We heard a shot, then another. The leader of the gang fell forward, followed by one of his companions. The circle of enemies opened up, spewing insults and curses.

I saw Ismail, his pistols still smoking, then Ali, his unsheathed scimitar flashing in the sun’s rays, dealing murderous blows to any looters who came within range. The others scattered like jackals at the arrival of a lion.

I picked up the little boy, who clung to me with all the strength he had, and we hurried toward the beach. Only when we were outside the city did we stop to catch our breath. From a distance, we saw the horde attacking the last of the ships, the one we had urged to leave. It had managed to pull away from the quay, but not to take to the sea. The looters held it back with ropes and grapnels, and were climbing up the plank. In a furious voice, Ismail gave us an order.

“Let’s go. There’s nothing we can do here now.”

10

A massacre calls for revenge. Murder cries out for murder. Man washes out with innocent blood the blood the guilty shed, until a horrendous stain spreads over the earth.

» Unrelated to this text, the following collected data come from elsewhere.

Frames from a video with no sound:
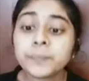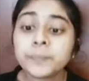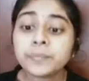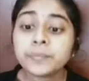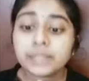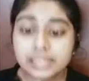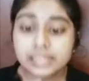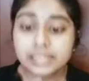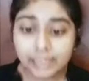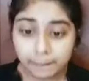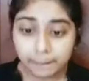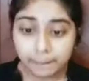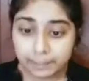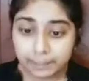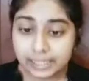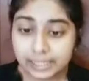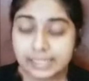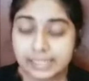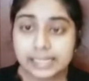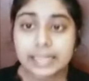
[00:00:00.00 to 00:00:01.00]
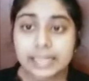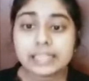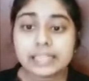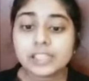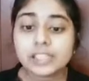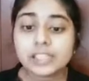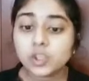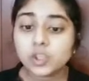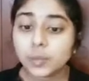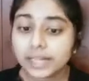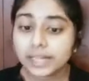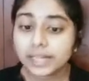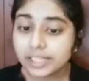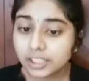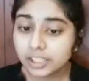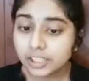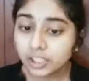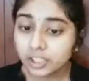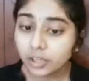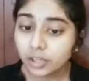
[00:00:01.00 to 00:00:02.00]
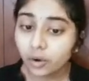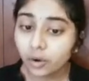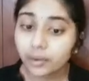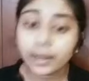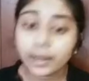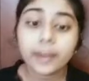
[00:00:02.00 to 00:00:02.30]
Japanese yen, Swedish krona,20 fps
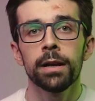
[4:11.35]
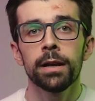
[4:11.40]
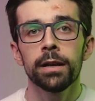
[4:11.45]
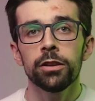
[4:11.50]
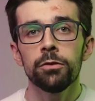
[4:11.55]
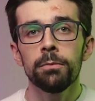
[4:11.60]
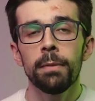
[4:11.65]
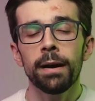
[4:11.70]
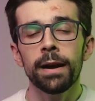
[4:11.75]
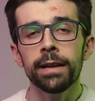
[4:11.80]

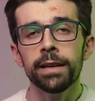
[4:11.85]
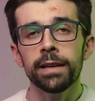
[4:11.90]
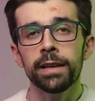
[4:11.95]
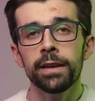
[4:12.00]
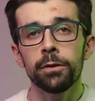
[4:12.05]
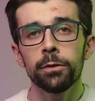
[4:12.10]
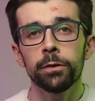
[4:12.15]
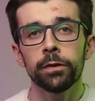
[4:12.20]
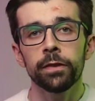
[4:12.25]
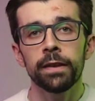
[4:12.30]
you might
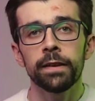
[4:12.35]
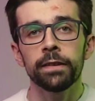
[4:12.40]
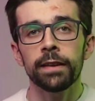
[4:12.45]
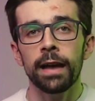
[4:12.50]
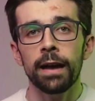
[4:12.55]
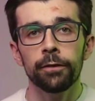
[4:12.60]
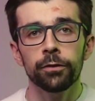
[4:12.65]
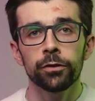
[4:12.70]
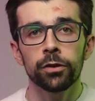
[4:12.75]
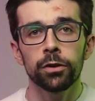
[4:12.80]
use this
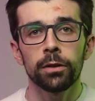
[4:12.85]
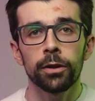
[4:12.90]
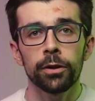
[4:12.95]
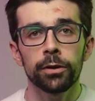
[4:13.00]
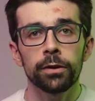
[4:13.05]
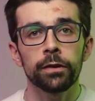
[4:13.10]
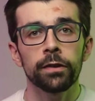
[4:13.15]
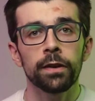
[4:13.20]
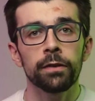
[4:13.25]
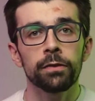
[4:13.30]
after
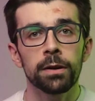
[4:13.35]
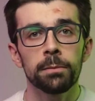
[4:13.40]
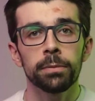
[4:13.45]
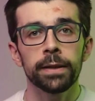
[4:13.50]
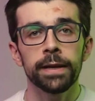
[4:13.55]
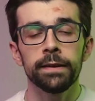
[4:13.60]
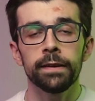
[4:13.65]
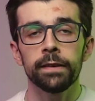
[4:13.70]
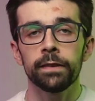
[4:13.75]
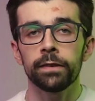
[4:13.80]
learners have
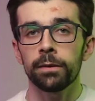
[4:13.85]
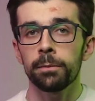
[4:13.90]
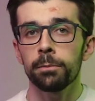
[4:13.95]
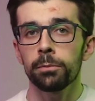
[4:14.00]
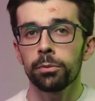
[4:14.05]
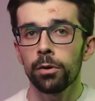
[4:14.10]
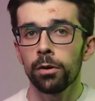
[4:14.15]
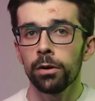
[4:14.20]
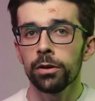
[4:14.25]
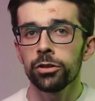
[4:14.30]
completed some
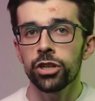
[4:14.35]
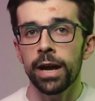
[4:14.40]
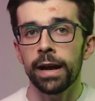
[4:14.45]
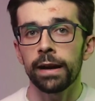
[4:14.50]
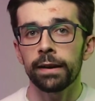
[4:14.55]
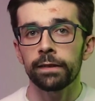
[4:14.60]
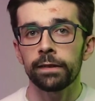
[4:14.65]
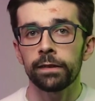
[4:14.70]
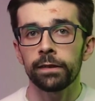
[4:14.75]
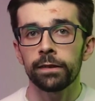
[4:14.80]

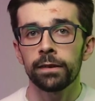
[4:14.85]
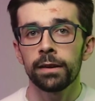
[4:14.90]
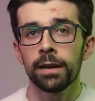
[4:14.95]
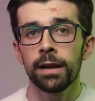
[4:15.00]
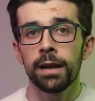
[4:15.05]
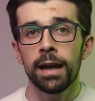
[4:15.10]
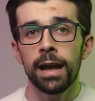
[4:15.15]
projects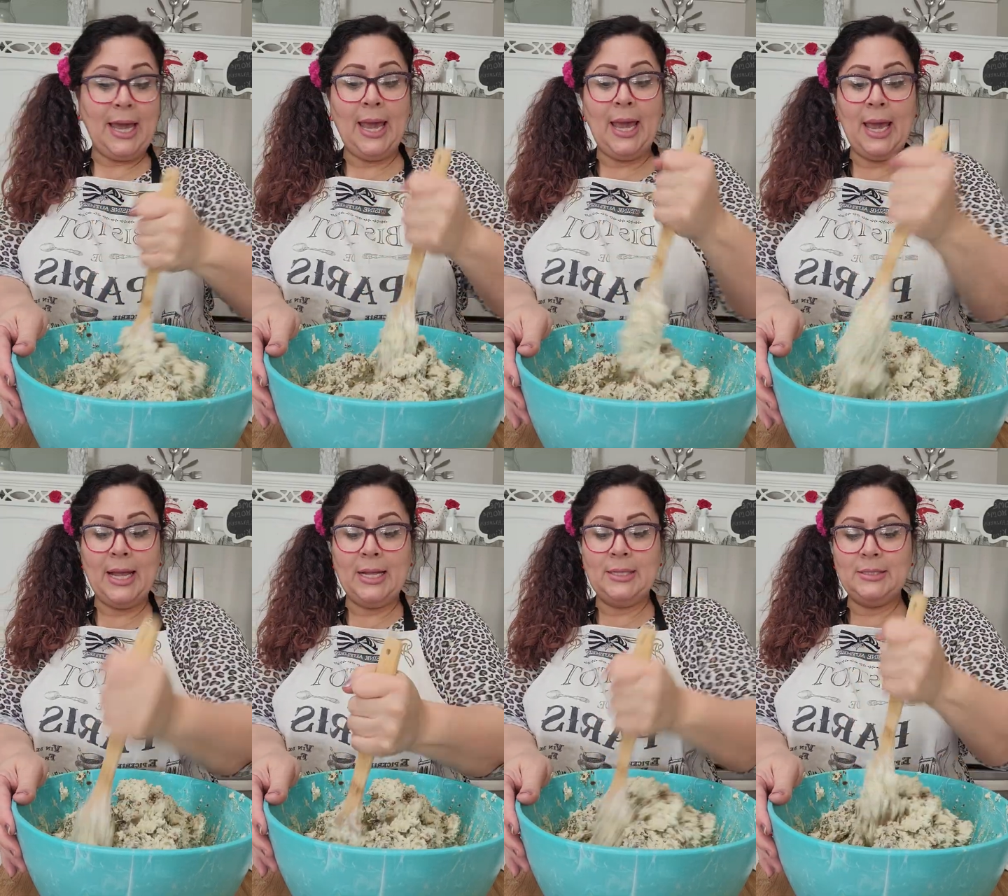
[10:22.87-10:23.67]

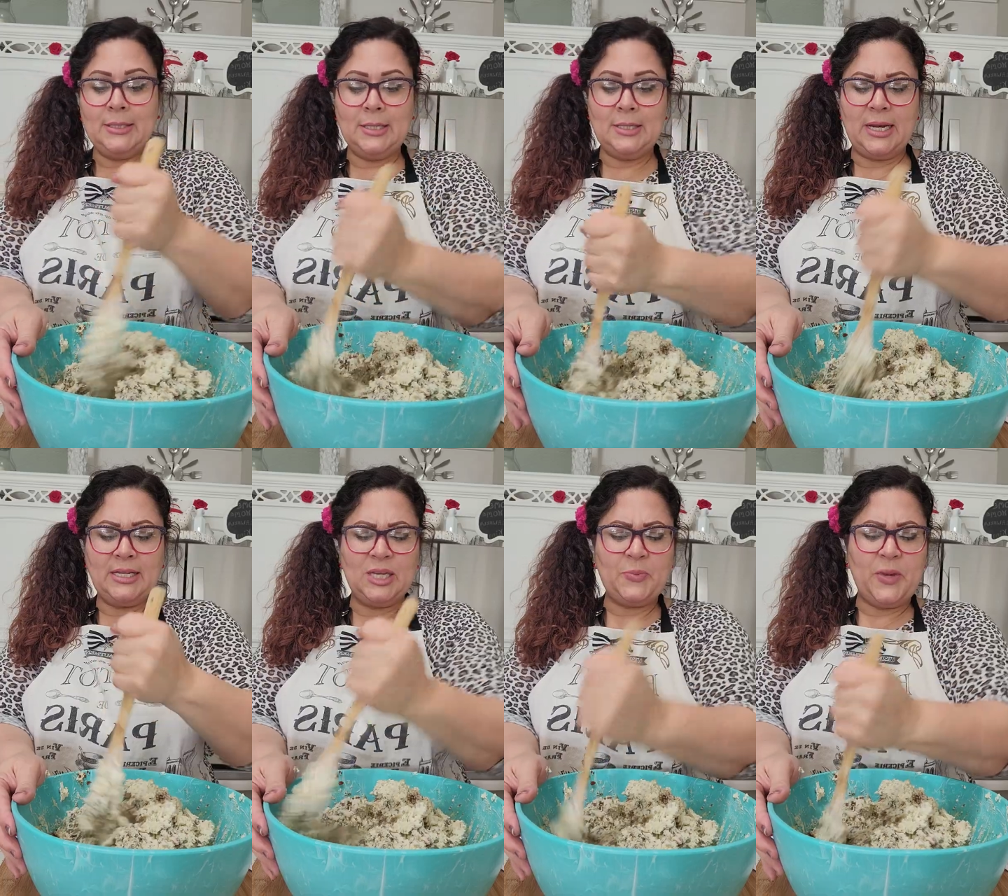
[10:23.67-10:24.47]
And did I
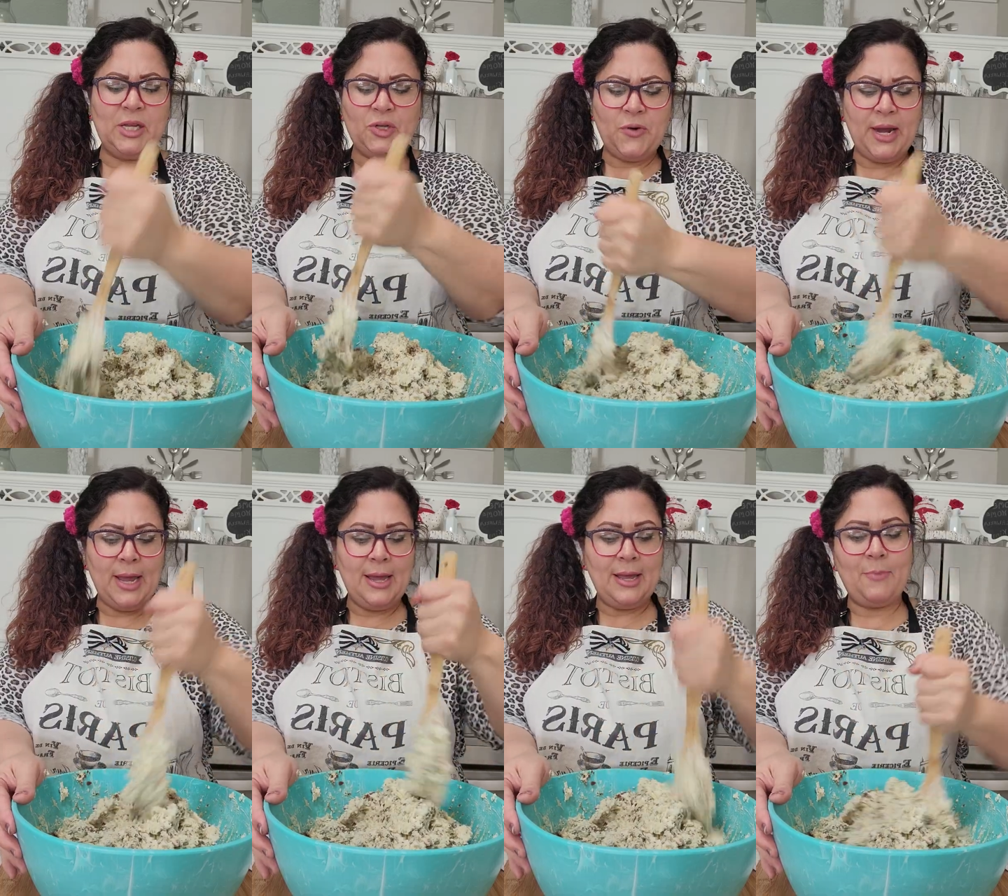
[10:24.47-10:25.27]
say spinach
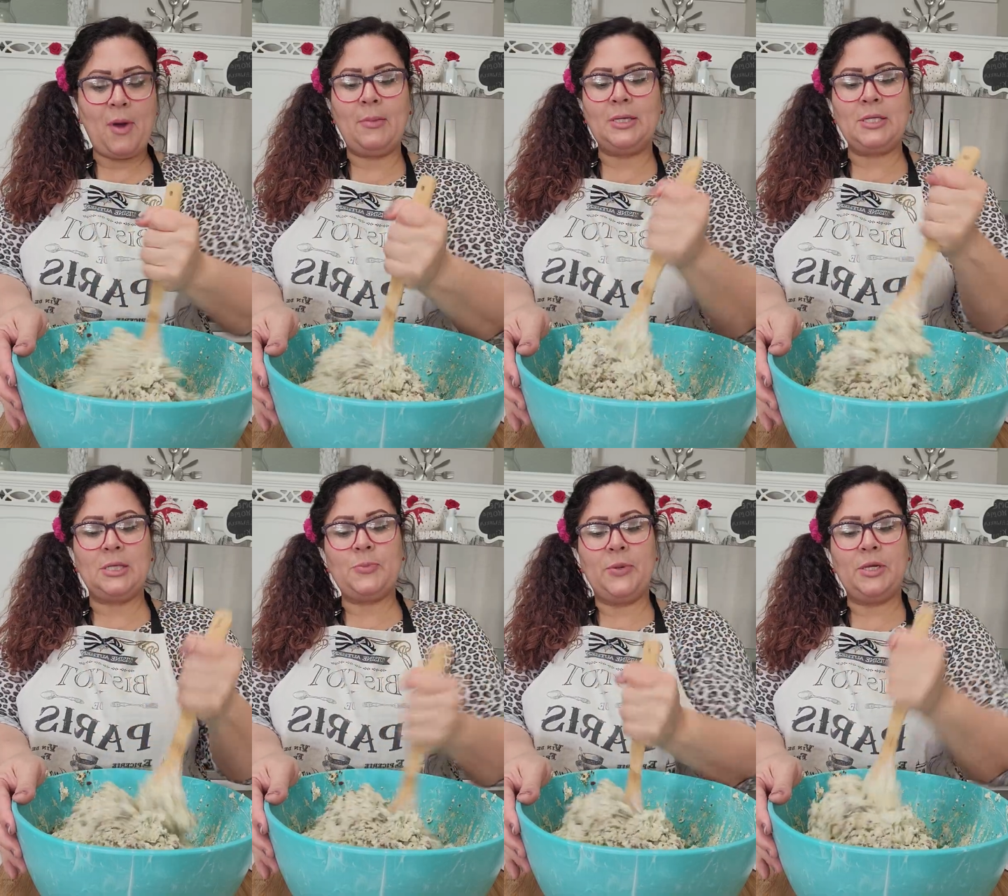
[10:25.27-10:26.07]
already? Probably
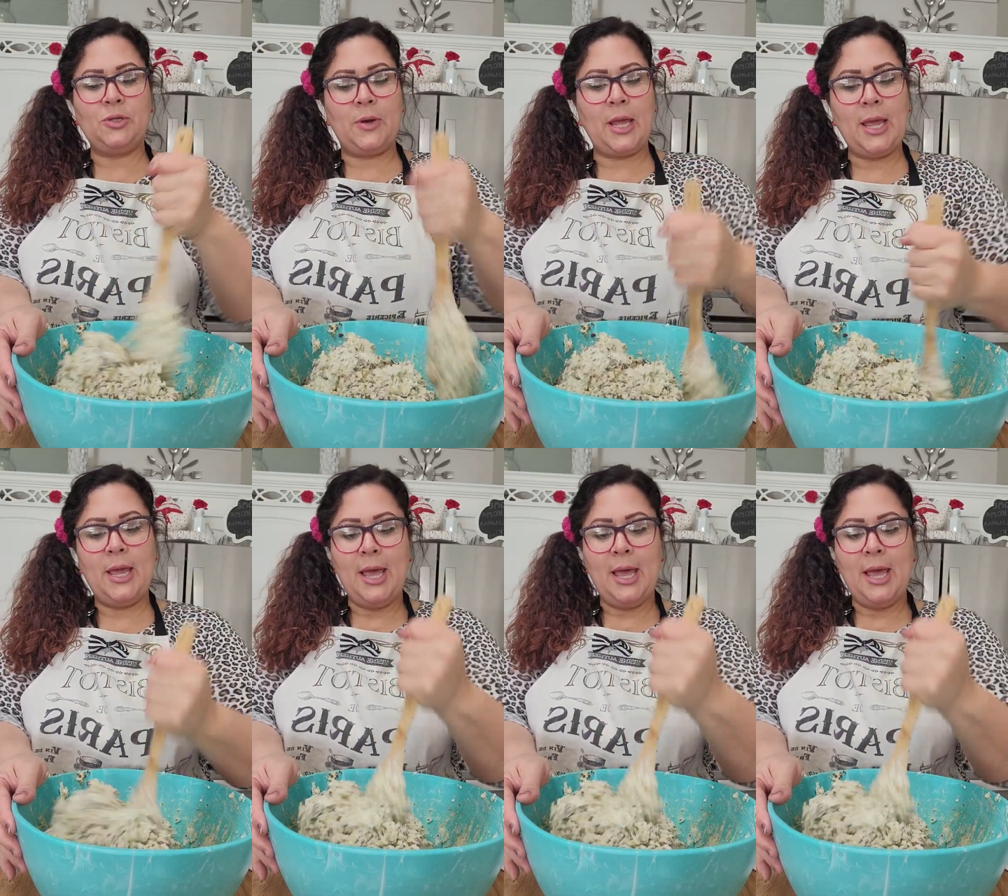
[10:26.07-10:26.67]
said spinach already.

After our failure to stop the carnage, after the sacking of the ships, Ismail withdrew into silence. We waited for the order that would allow us to leave the port, but Lala Mustafa had other things to do: tyrannize and humiliate Bragadin. He had had him shoved and kicked to the southern side of the walls, where the last attacks had taken place, and ordered him to fill the breeches opened by the cannon. The plain was still scattered with corpses; the stench reached our nostrils even on the ship. Bragadin shoveled and mixed, tortured by a pointless task, with black crusts where his ears had once been.

Lala Mustafa wasn’t thinking about the ships on the Beach of the Gardens. He was thinking about pushing that exhausted man all the way down to the port and having him tied to the main yard of a galley. Then he planned to hoist him aloft, again and again, onto the stern of a kadirga, so that he could await the arrival of the Christian fleet on the horizon.

“So, Captain. No ship in sight?”

Better check again, and again, amid the shouts, laughter and insults.

Lala Mustafa wasn’t thinking about us, the emissaries of one of the commanders of the venture. He was thinking of leaving this man, defeated and betrayed, in a tent, untended, with his wounds infected and flies buzzing around his head.

In the days that followed, a funereal calm fell upon the city and its surroundings, reduced now to misery. Men cling to life with all their might; they are like flowers or weeds that put down roots in the sparse soil on the rim of a ravine and hope that the next storm won’t carry them off. The Greeks who remained in the city were trying to resume the course of their own lives, trusting that their new master would, in a time of peace, show a face less terrible than the one he wore in a time of war.